Log every inference request as structured JSON for debugging and compliance:
import structlog
log = structlog.get_logger()
def predict_and_log(request_id: str, features: dict, model_version: str):
result = model.infer(features)
log.info("inference",
request_id=request_id,
model_version=model_version,
input_hash=hash_features(features),
prediction=result.label,
confidence=result.confidence,
latency_ms=result.latency_ms,
)
return result
Ship these logs via Filebeat to Logstash for enrichment, then index in Elasticsearch. Kibana's Lens visualisation lets you build ad-hoc queries like "all low-confidence predictions in the last hour for input features matching pattern X."
Statistical drift detection at the feature level catches distribution shifts before they degrade accuracy. Compute PSI (Population Stability Index) on incoming feature distributions versus the training baseline, and alert when PSI exceeds 0.2:
def psi(expected: np.ndarray, actual: np.ndarray, buckets: int = 10) -> float:
expected_pcts = np.histogram(expected, bins=buckets)[0] / len(expected)

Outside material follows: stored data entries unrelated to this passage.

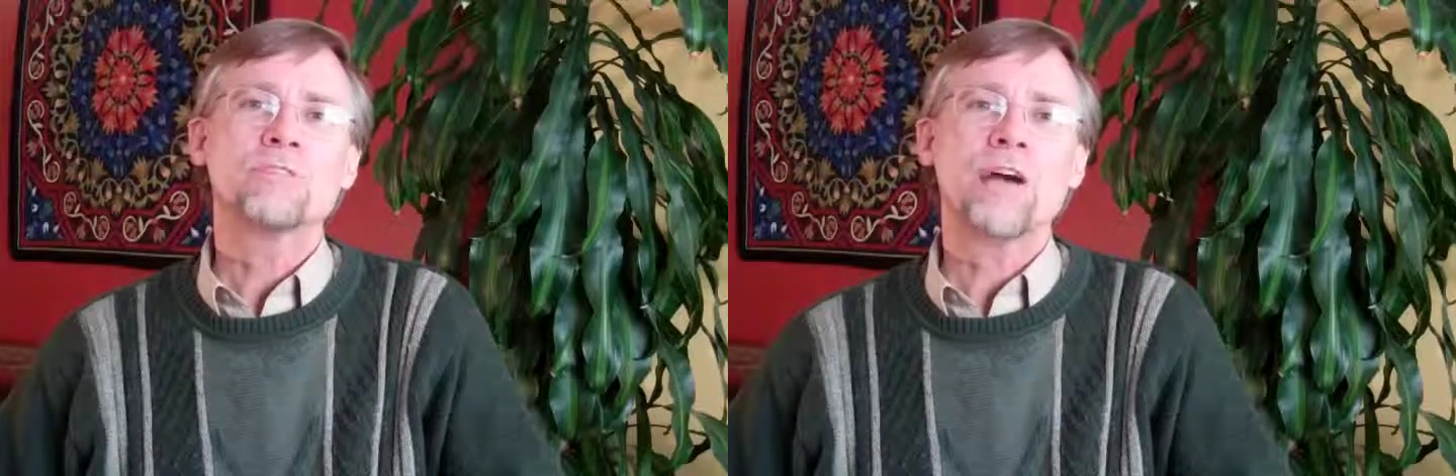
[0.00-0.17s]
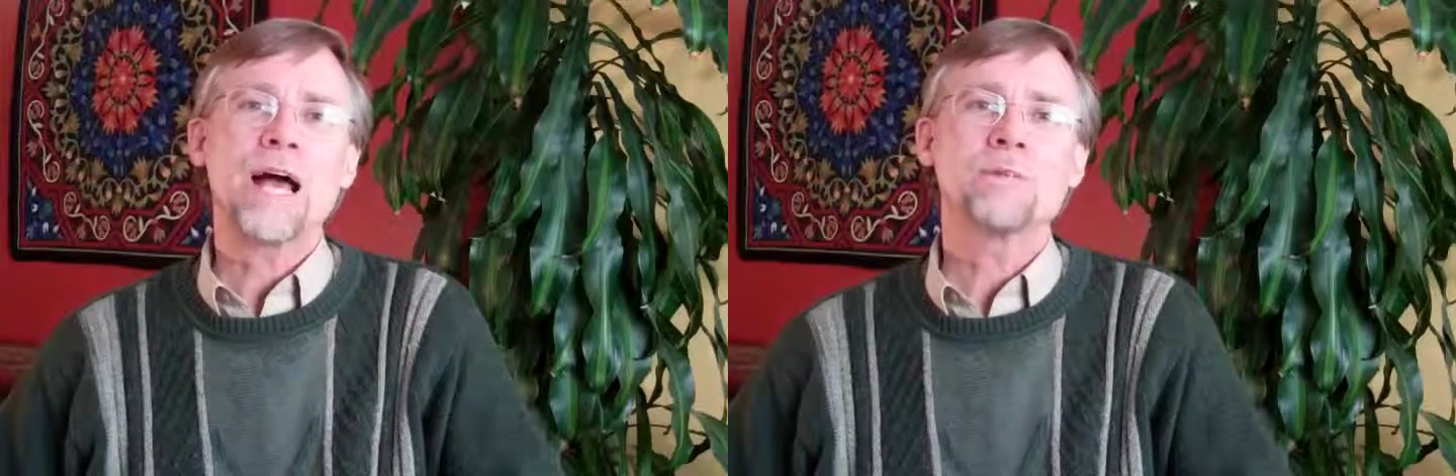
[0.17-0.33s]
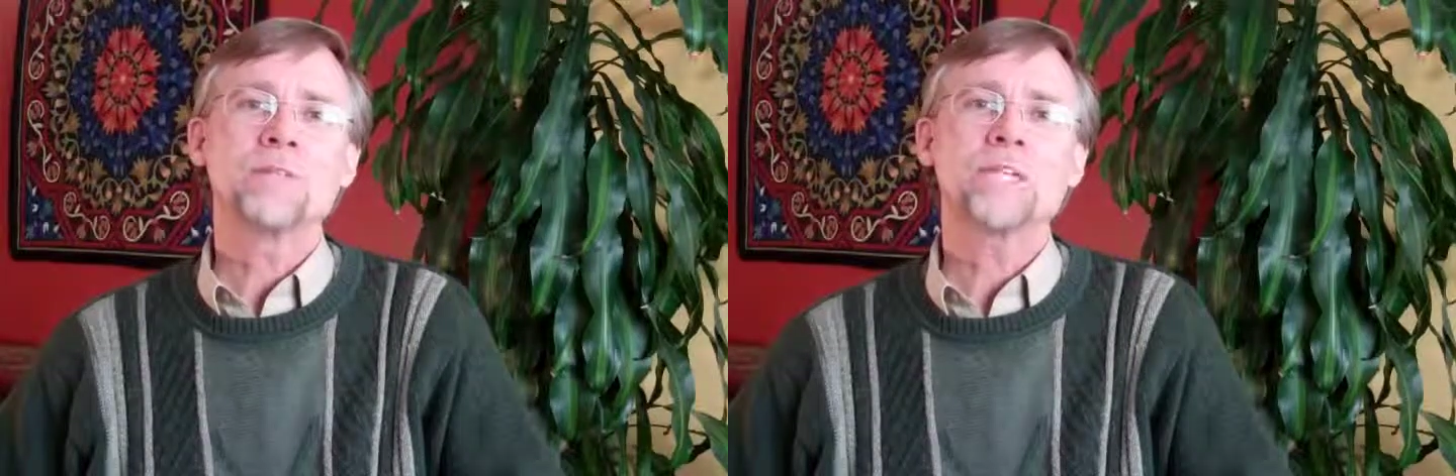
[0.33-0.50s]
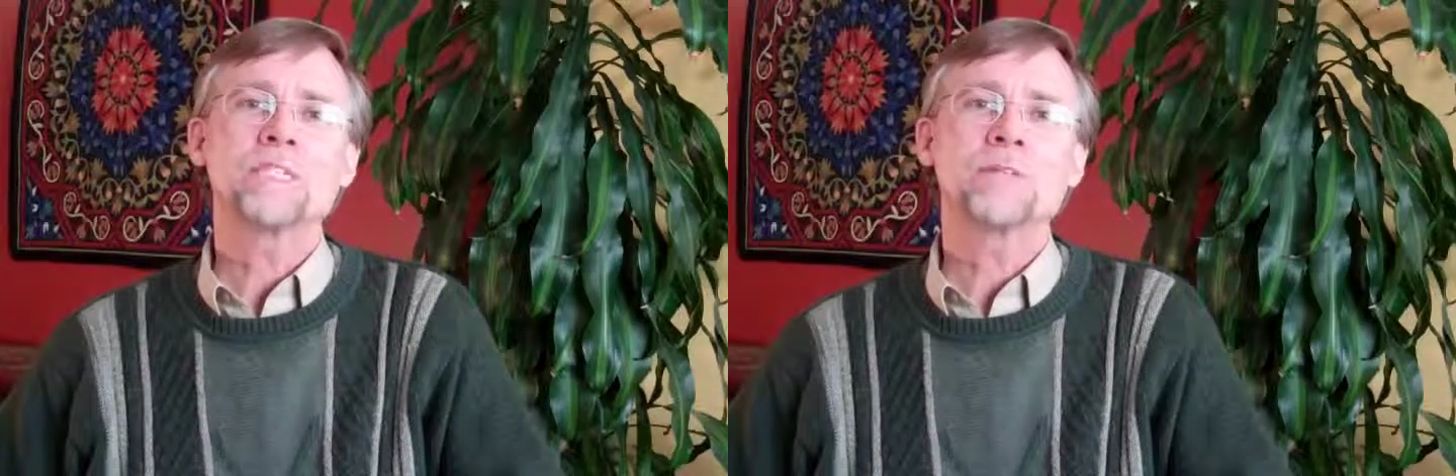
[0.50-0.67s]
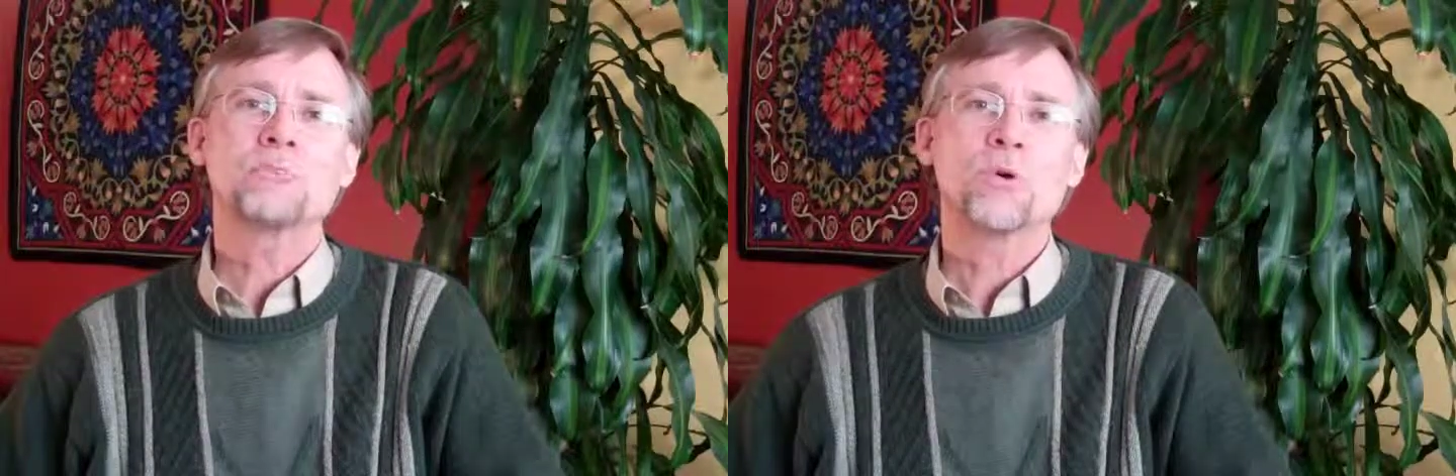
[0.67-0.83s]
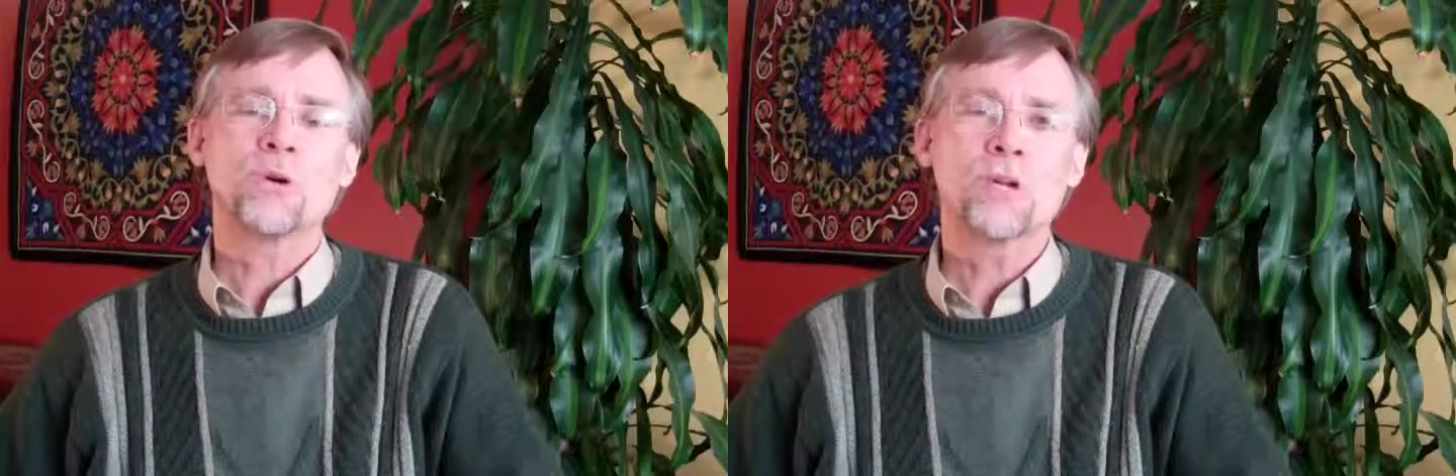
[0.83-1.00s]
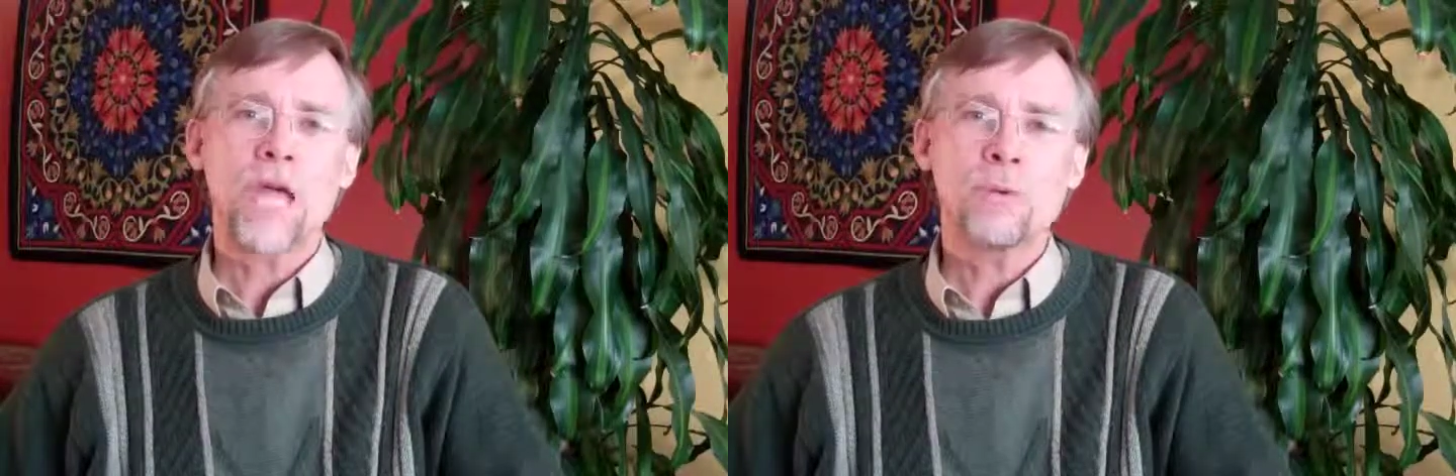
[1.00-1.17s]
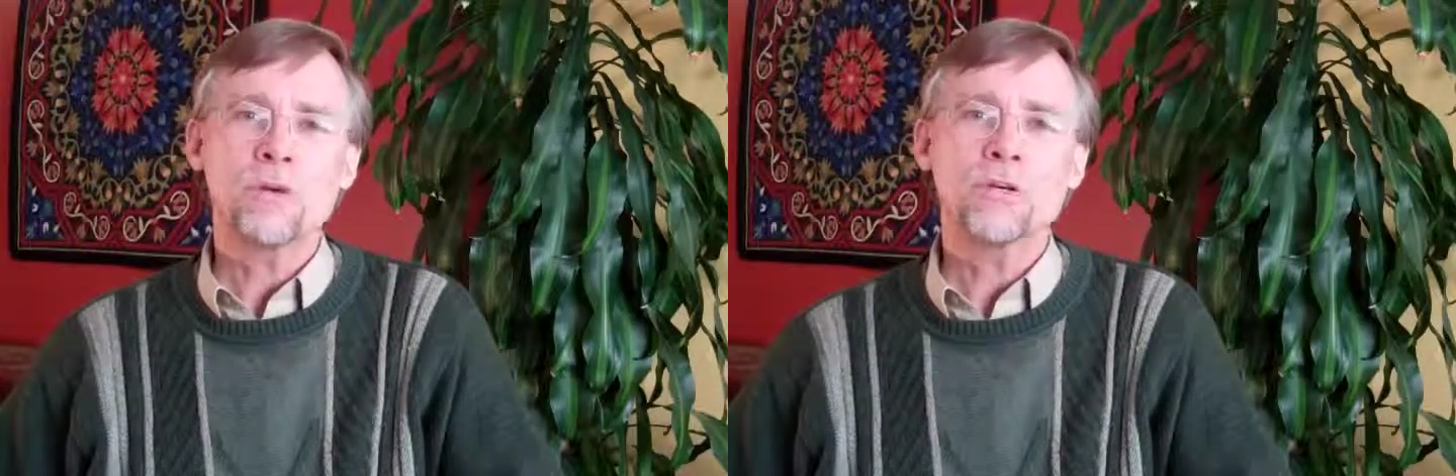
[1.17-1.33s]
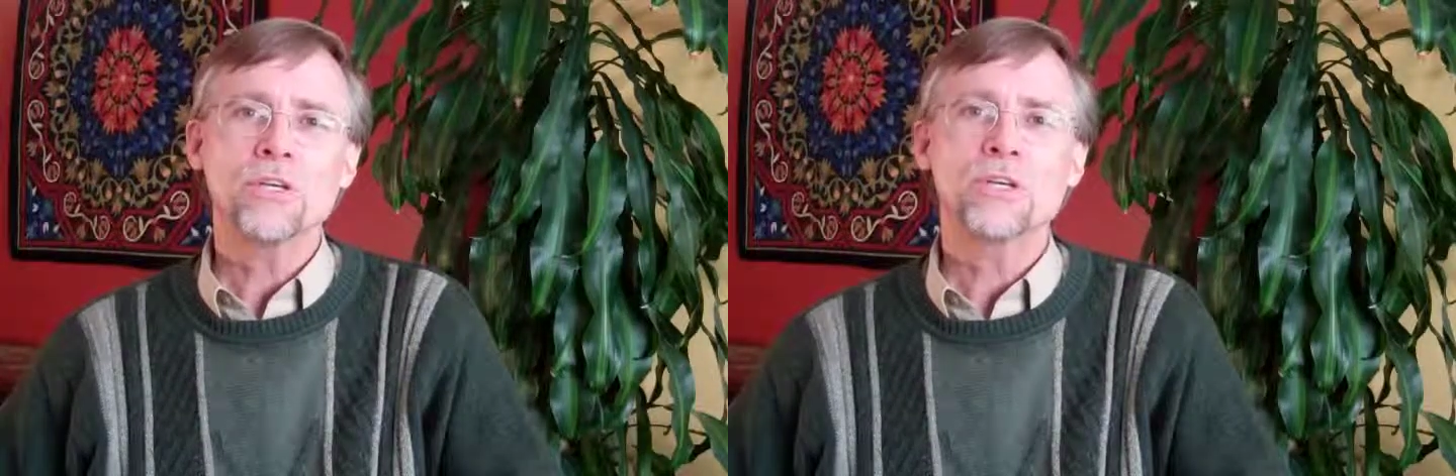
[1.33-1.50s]
families in poor
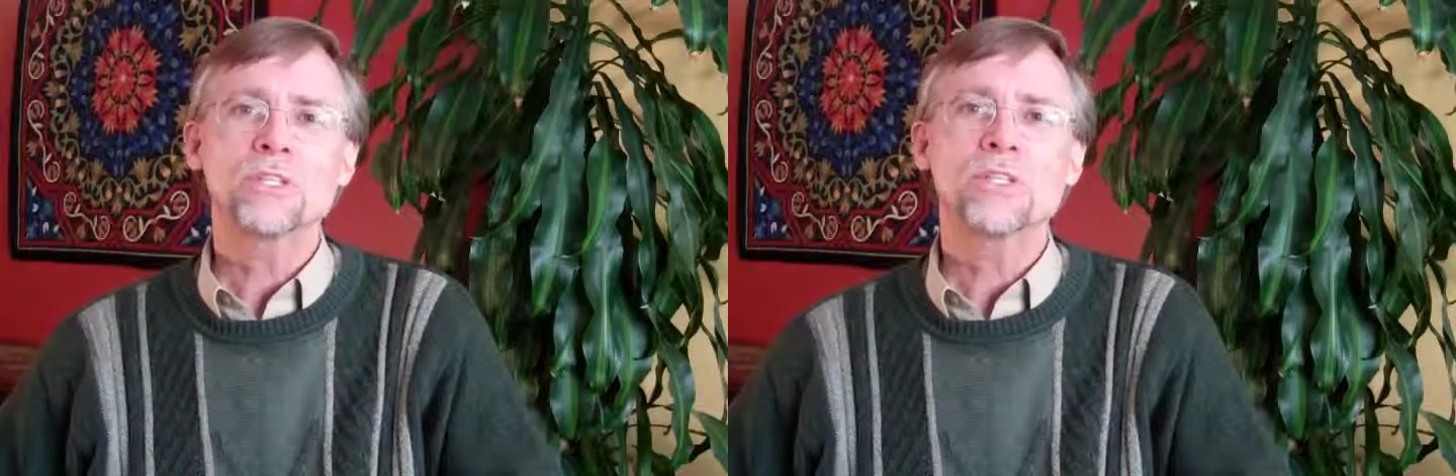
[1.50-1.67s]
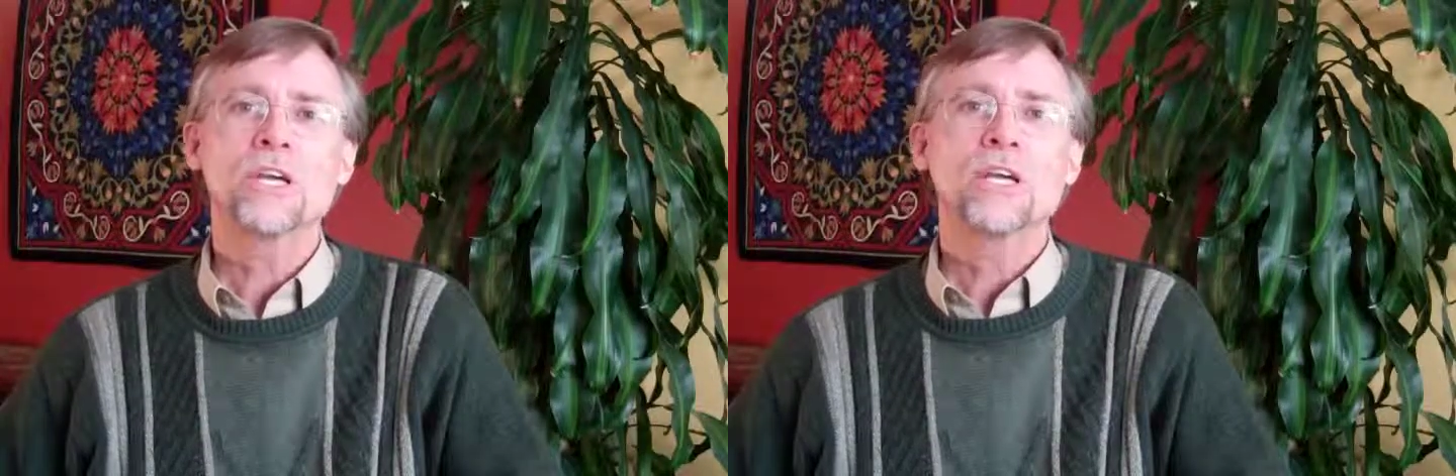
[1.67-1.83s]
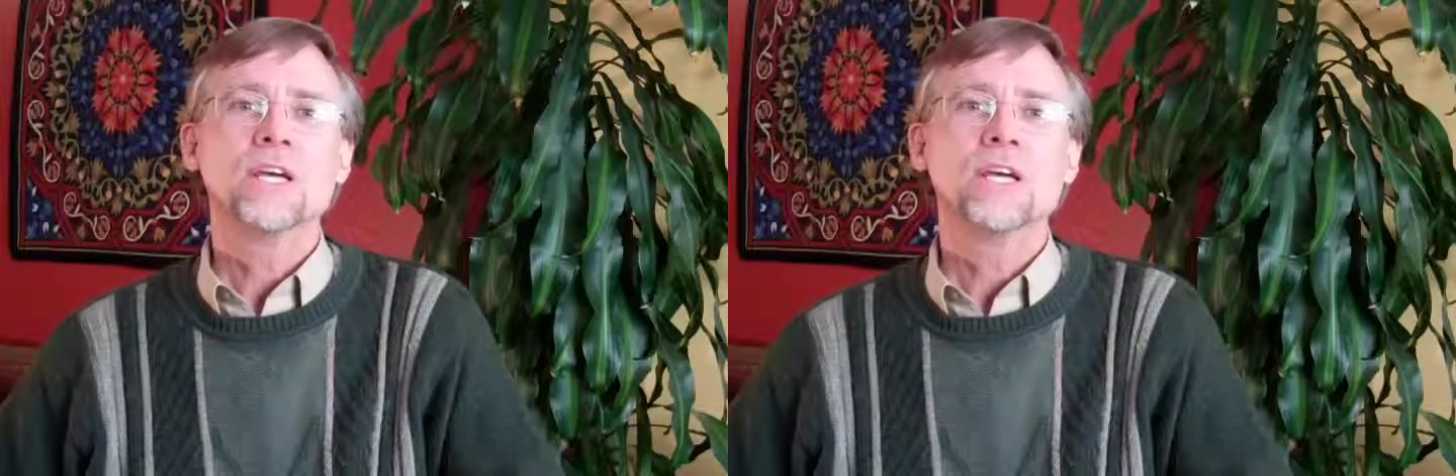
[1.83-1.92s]
neighborhoods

actual_pcts = np.histogram(actual, bins=buckets, range=(expected.min(), expected.max()))[0] / len(actual)
psi_value = np.sum((actual_pcts - expected_pcts) * np.log((actual_pcts + 1e-8) / (expected_pcts + 1e-8)))
return psi_value
A production ML system without observability is flying blind. Instrument your model servers from day one, build dashboards that surface model behaviour — not just infrastructure health — and invest in drift detection so you know when your model's world has changed. The operational cost of a silent model degradation vastly exceeds the engineering cost of building the monitoring upfront.